Dating the metta sutta langru
He should be efficient and competent (sakko), Honest and upright (udu cha su ju cha) Pleasant and polite in speech (Suvaco) (Suvaco does not mean obedient) Gentle in demeanor (gentle composure -mudu) He should be modest and not arrogant (anatimani) He should be content and satisfied (santussako) And be easily supportable (subarro).
He should not be over involved (appa kikko) and Simple and light in his life style (sallahukavutti) He should keep his sense faculties calmed and tranquilled (santindrio) He should be wise (nipako) but not too bold and daring (appagabbo not arrogant) He should not be attached to households (kulesu ananugiddo) He should never resort to doing anything so mean (na cha kudham samachare) whereby the rest of the wise world would reproach him (yene vinnu pare upavedeyyuum) May all beings enjoy happiness and comfort (sabbe satta b Havantu skitatta) May they feel safe and secure (sukino va khemino hontu) It is often recited as part of religious services in the Theravāda tradition, but is also popular within the Mahayana tradition.
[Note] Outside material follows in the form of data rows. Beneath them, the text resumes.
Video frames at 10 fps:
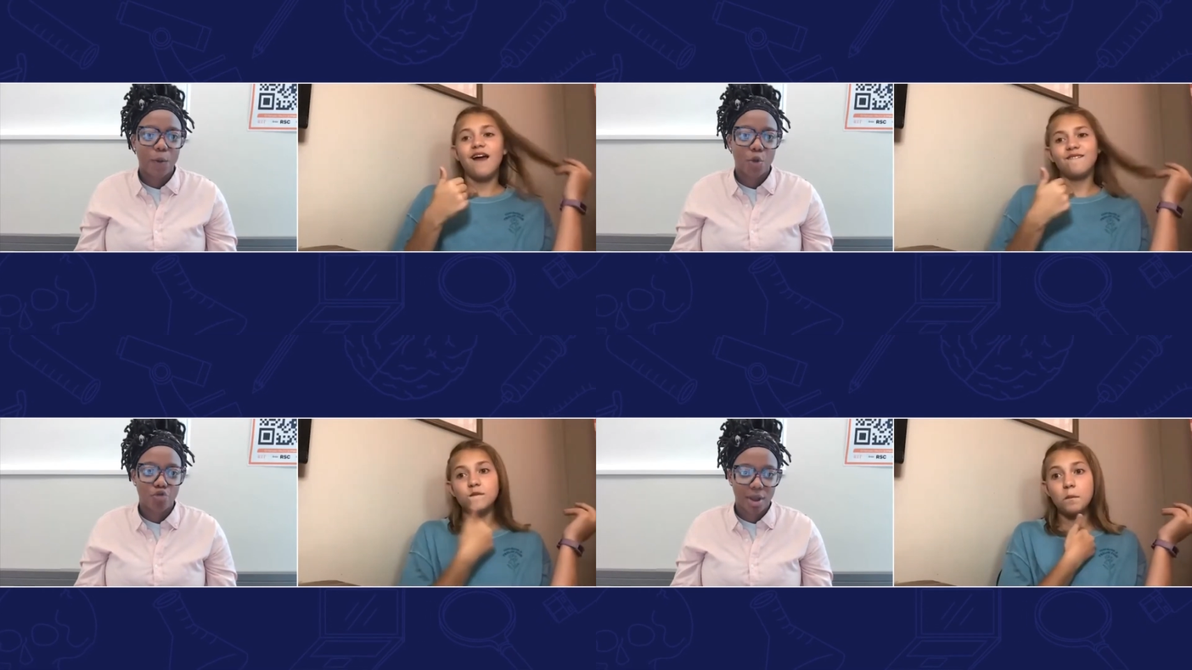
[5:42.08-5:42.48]

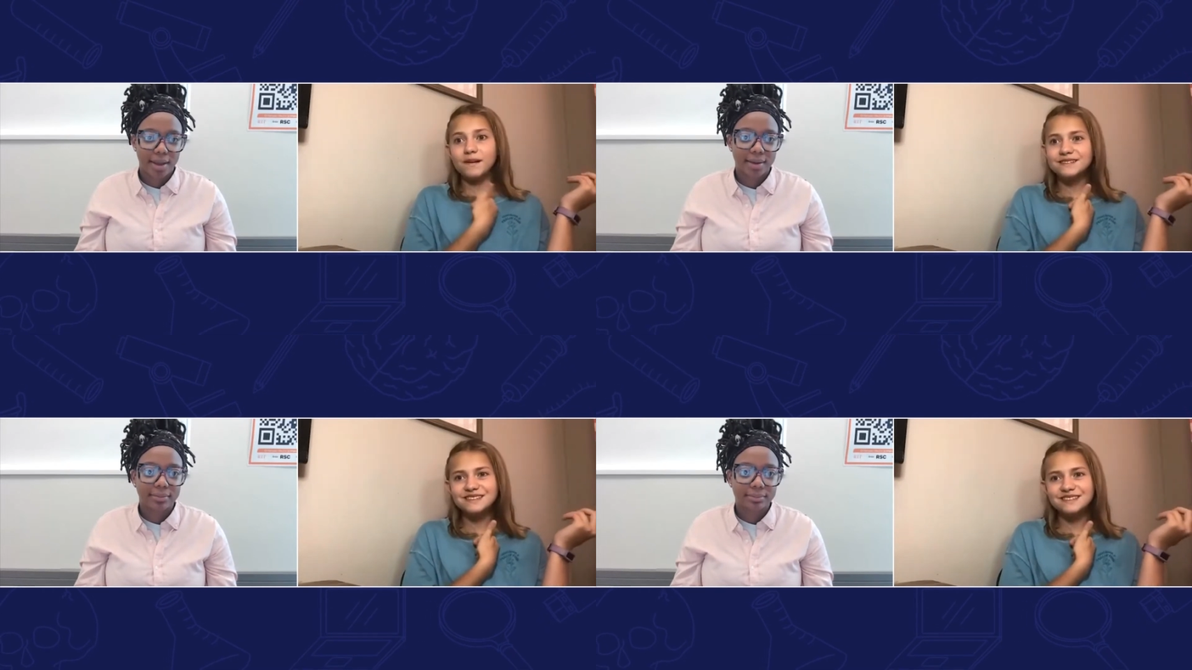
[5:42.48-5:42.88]
Speaker 1: For
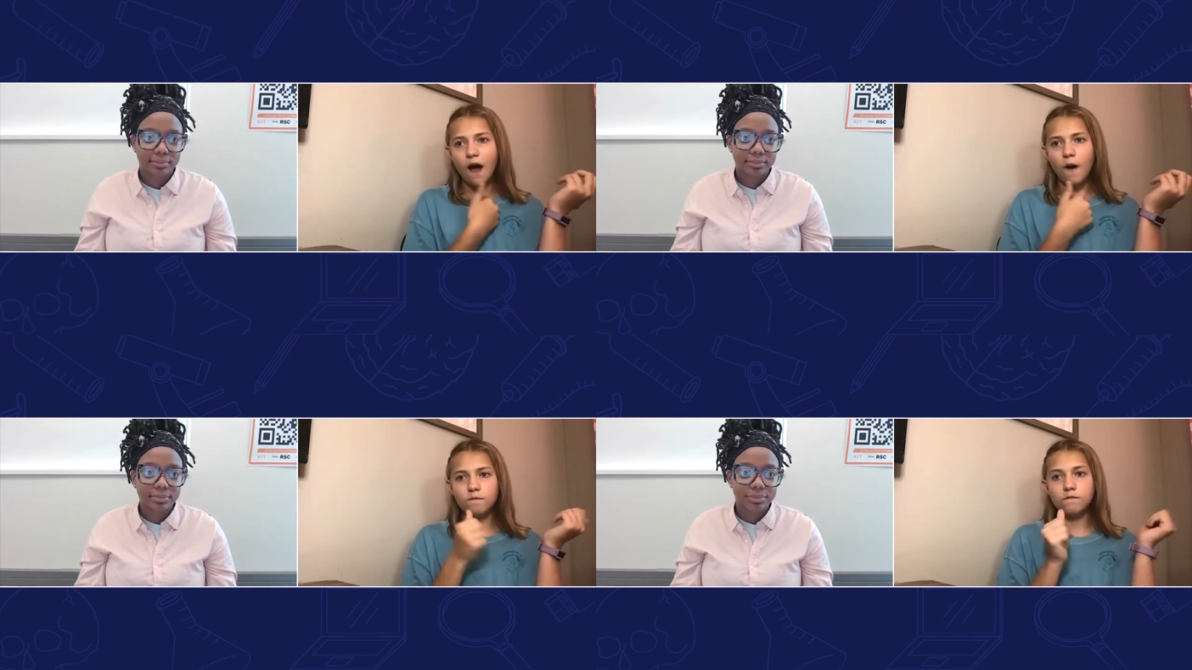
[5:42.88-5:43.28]
myself,
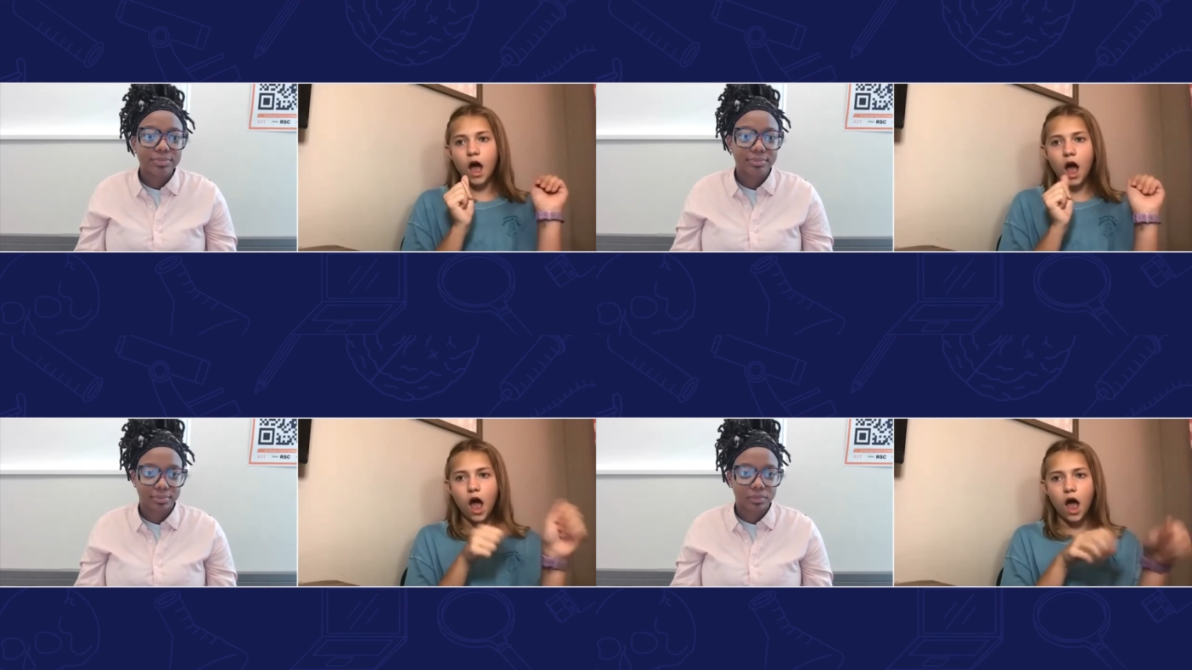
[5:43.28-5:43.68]

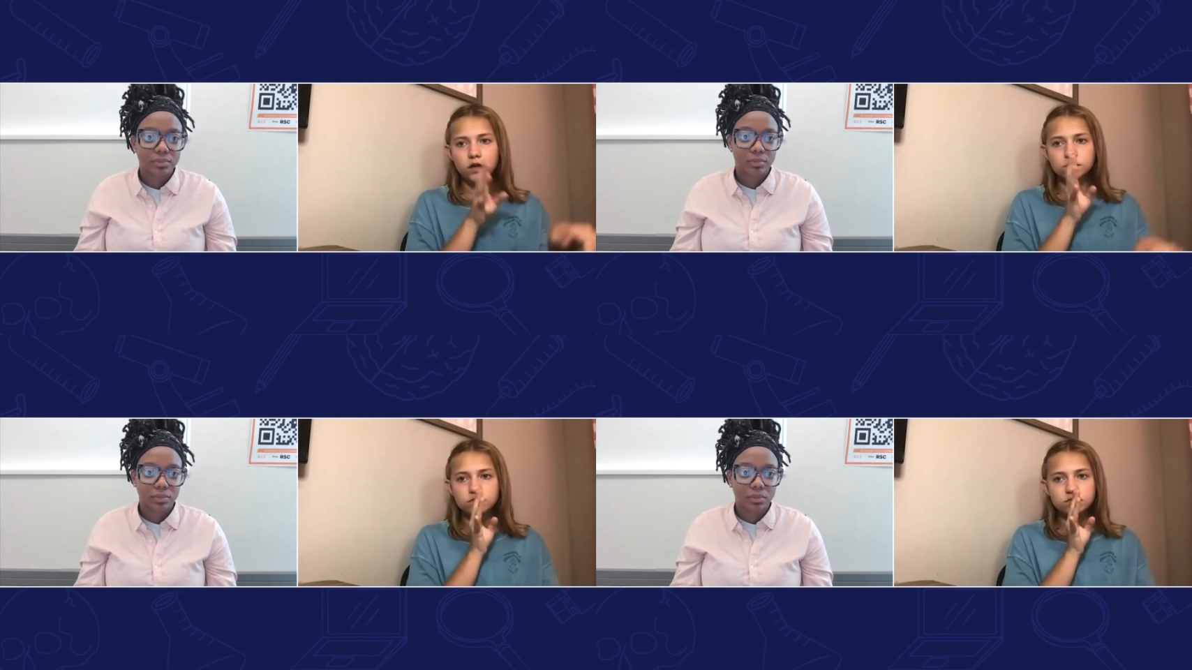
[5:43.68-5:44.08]

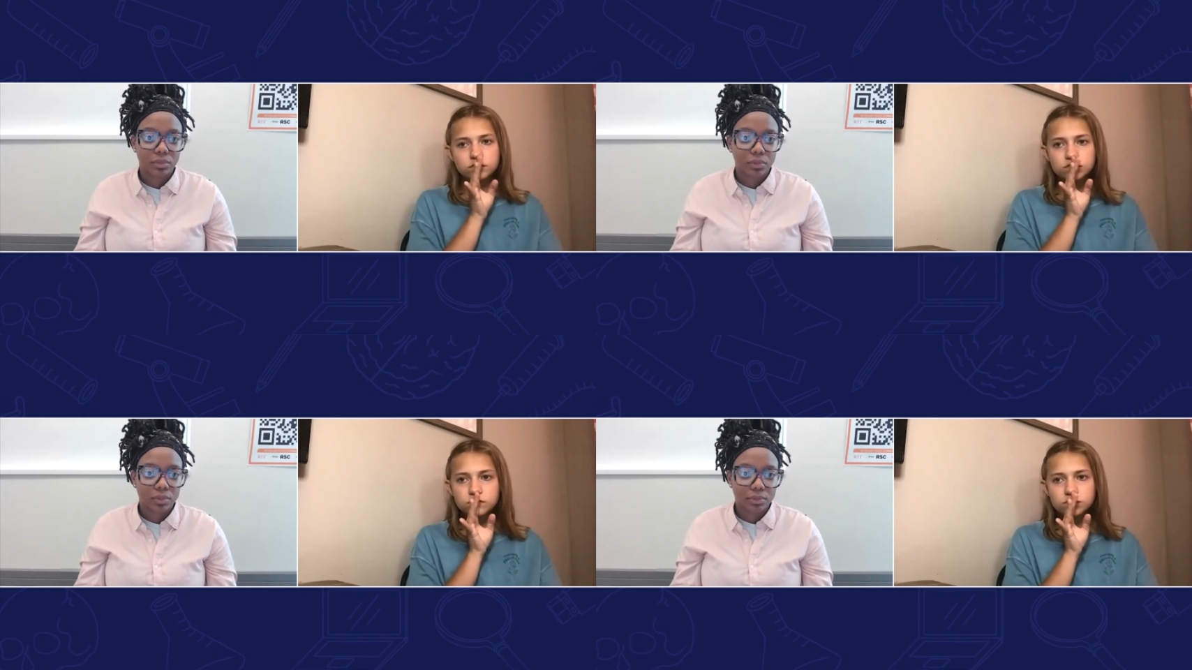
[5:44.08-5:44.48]
I
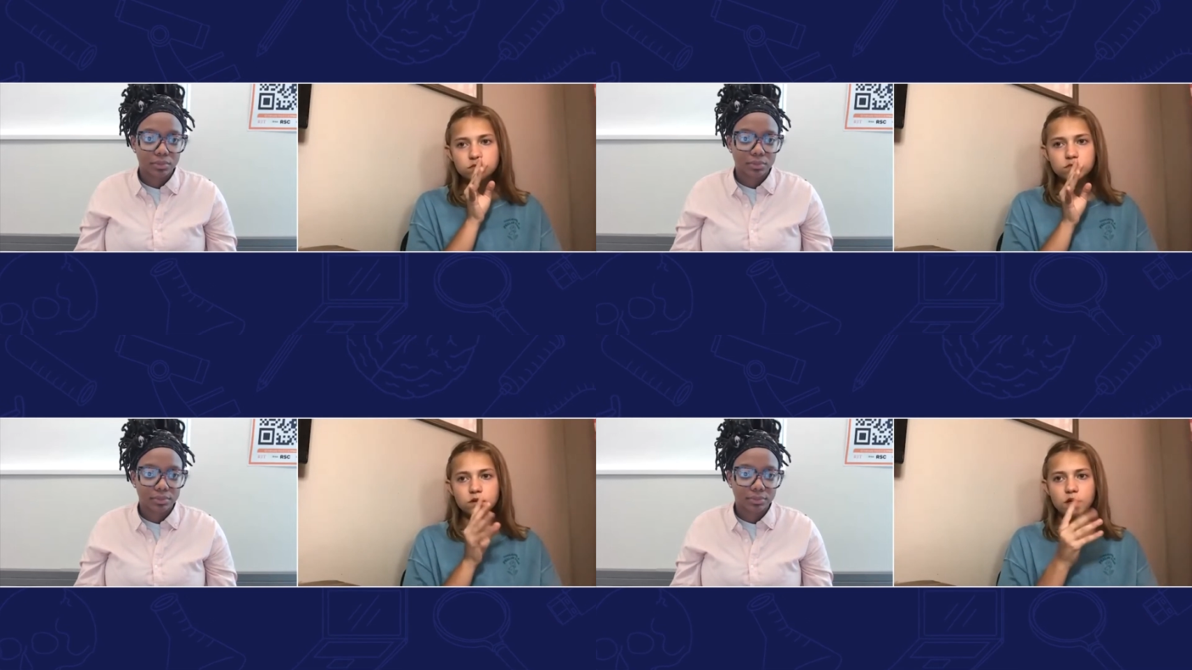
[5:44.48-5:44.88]
do
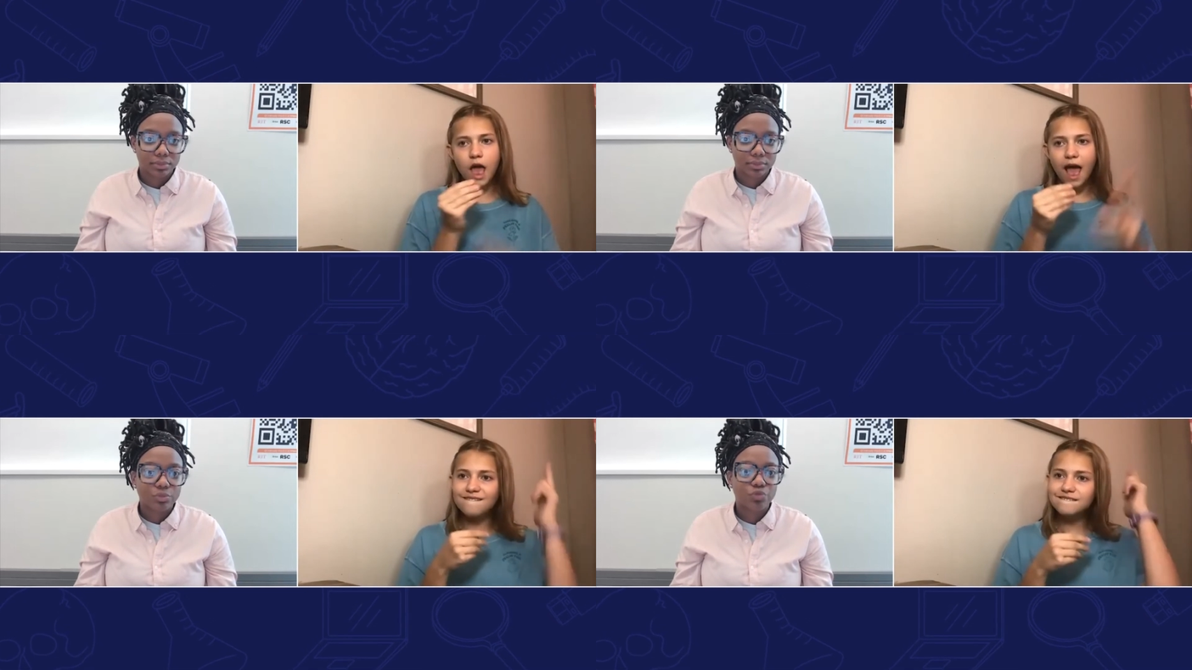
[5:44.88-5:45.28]

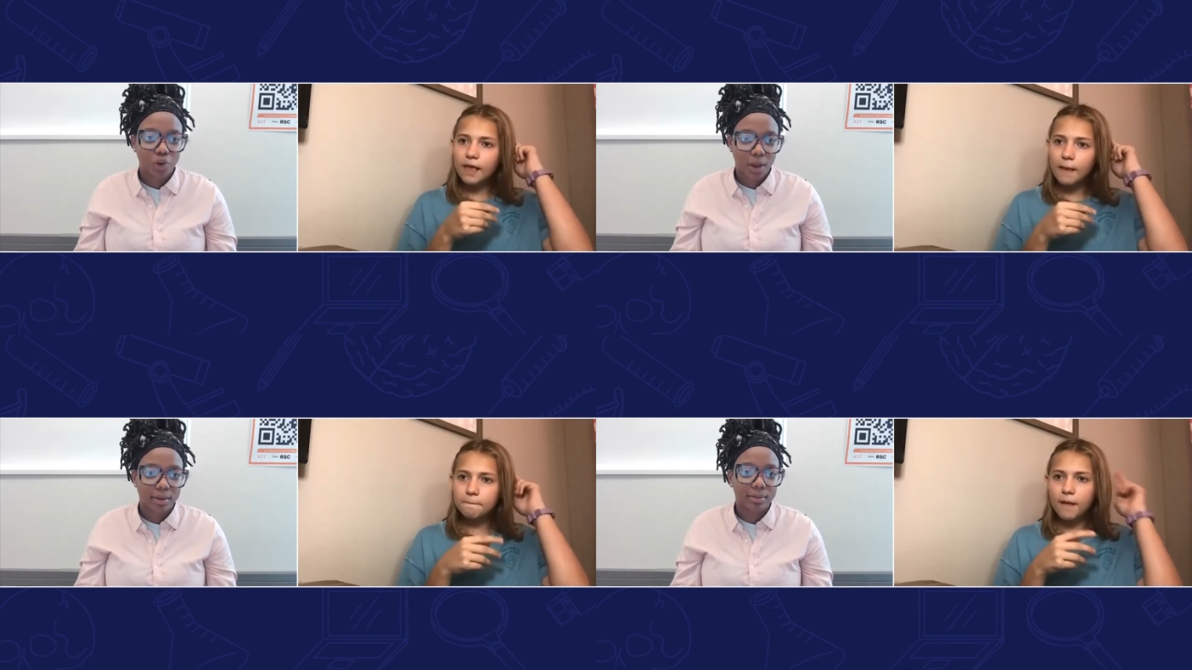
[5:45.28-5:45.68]
voice
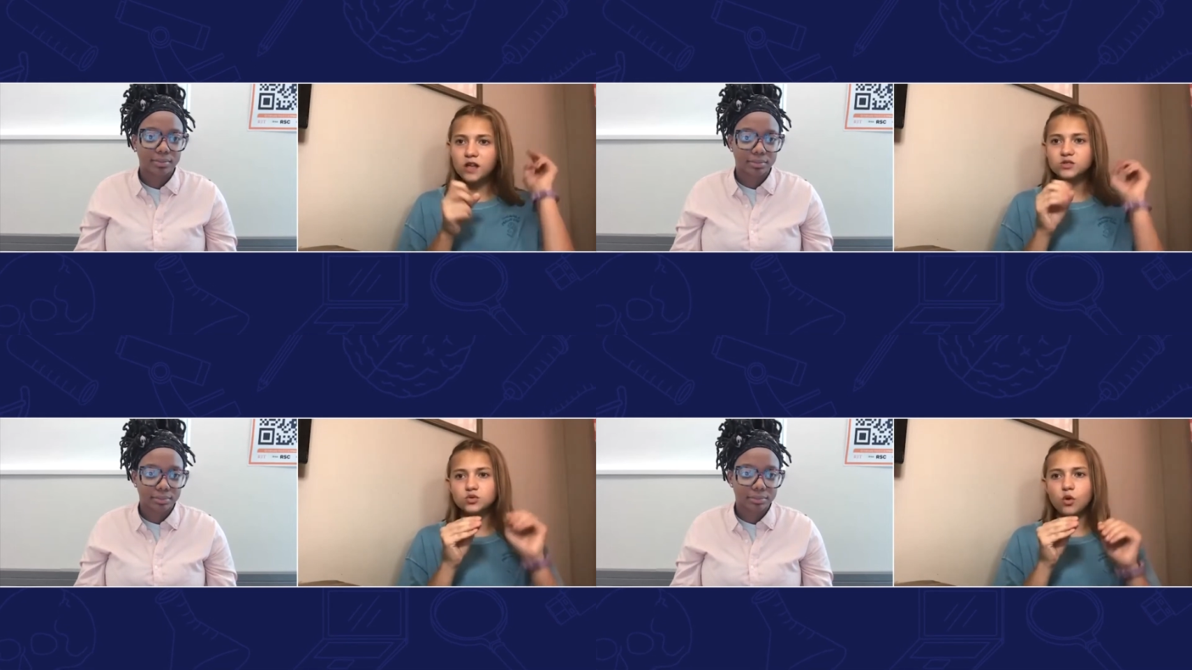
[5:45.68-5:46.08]
and I have a
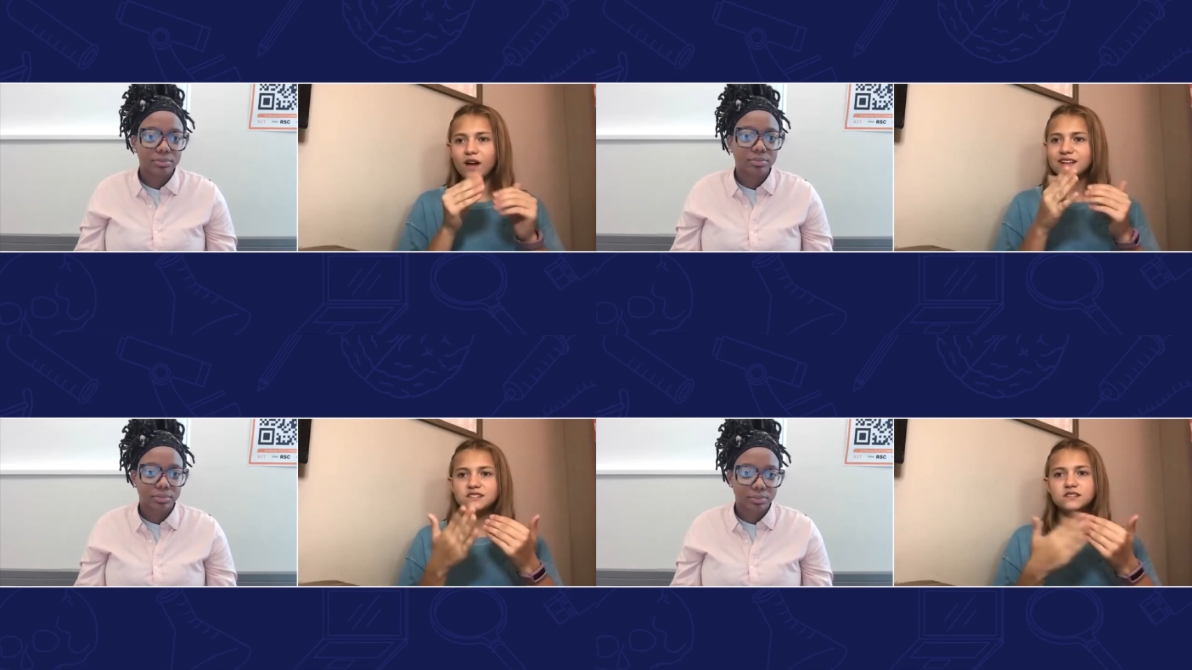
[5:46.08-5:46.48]

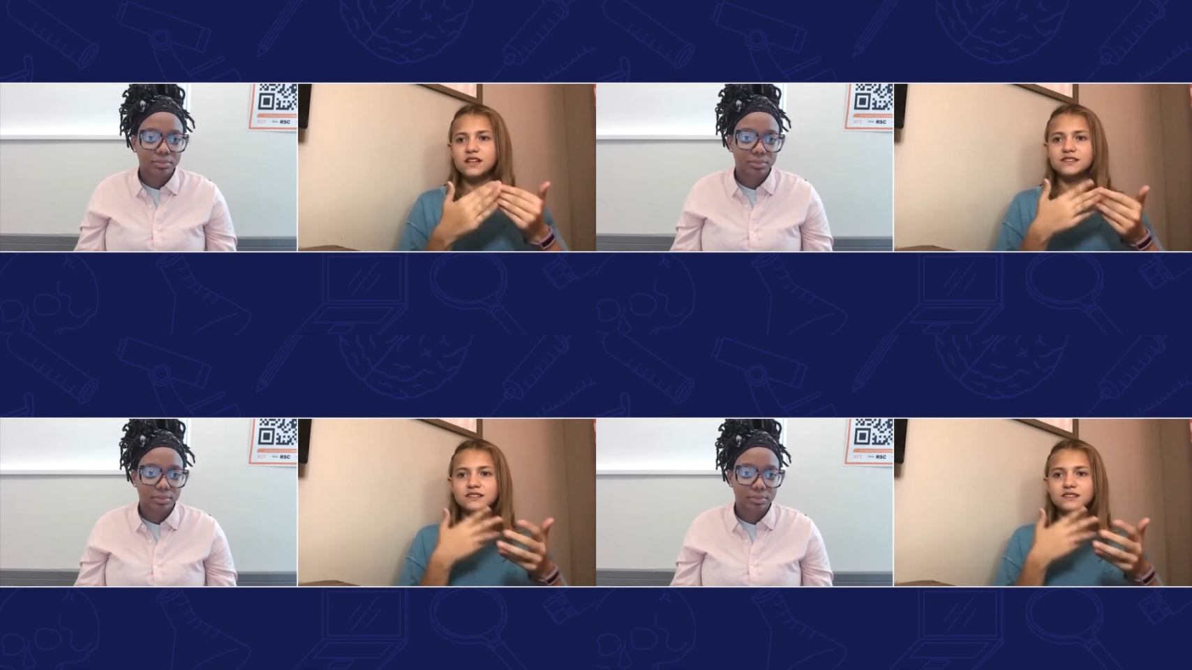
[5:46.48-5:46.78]
cochlear implant,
They should wish: In gladness and in safety May all beings be at ease.
Whatever living beings there may be, Whether they are weak or strong, omitting none, The great or the mighty, medium, short or small, The seen and the unseen, Those living near and far away, Those born and to-be-born, May all beings be at ease!
Let none deceive another, or despise any being in any state, Let none through anger or ill-will wish harm upon another.
Whether standing or walking, seated or lying down Free from drowsiness, One should sustain this recollection. By not holding to fixed views, The pure-hearted one, having clarity of vision, Being freed from all sense desires, Is not born again into this world.The Mettā Sutta contains a number of recollections or recitations that promote the development of mettā through virtuous characteristics and meditation.The discourse identifies fifteen moral qualities and conditions conducive to the development of mettā.It is ten verses in length and it extols both the virtuous qualities and the meditative development of mettā (Pali), traditionally translated as "loving kindness" "goodwill", underscores that the practice is used to develop wishes for unconditional goodwill towards the object of the wish. In Theravāda Buddhism's Pali Canon, mettā is one of the four "divine abodes" (Pali: brahmavihāra) recommended for cultivating interpersonal harmony and meditative concentration (see, for instance, kammaṭṭhāna).The other, also chanted by Theravadin Buddhist monks at times, extols the benefits of the practice of mettā (Pali) and it is found in the Anguttara Nikaya (AN 11.15). In later canonical works (such as the Cariyāpiṭaka), mettā is one of ten "perfections" (pāramī) that facilitates the attainment of awakening (Bodhi) and is a prerequisite to attaining Buddhahood.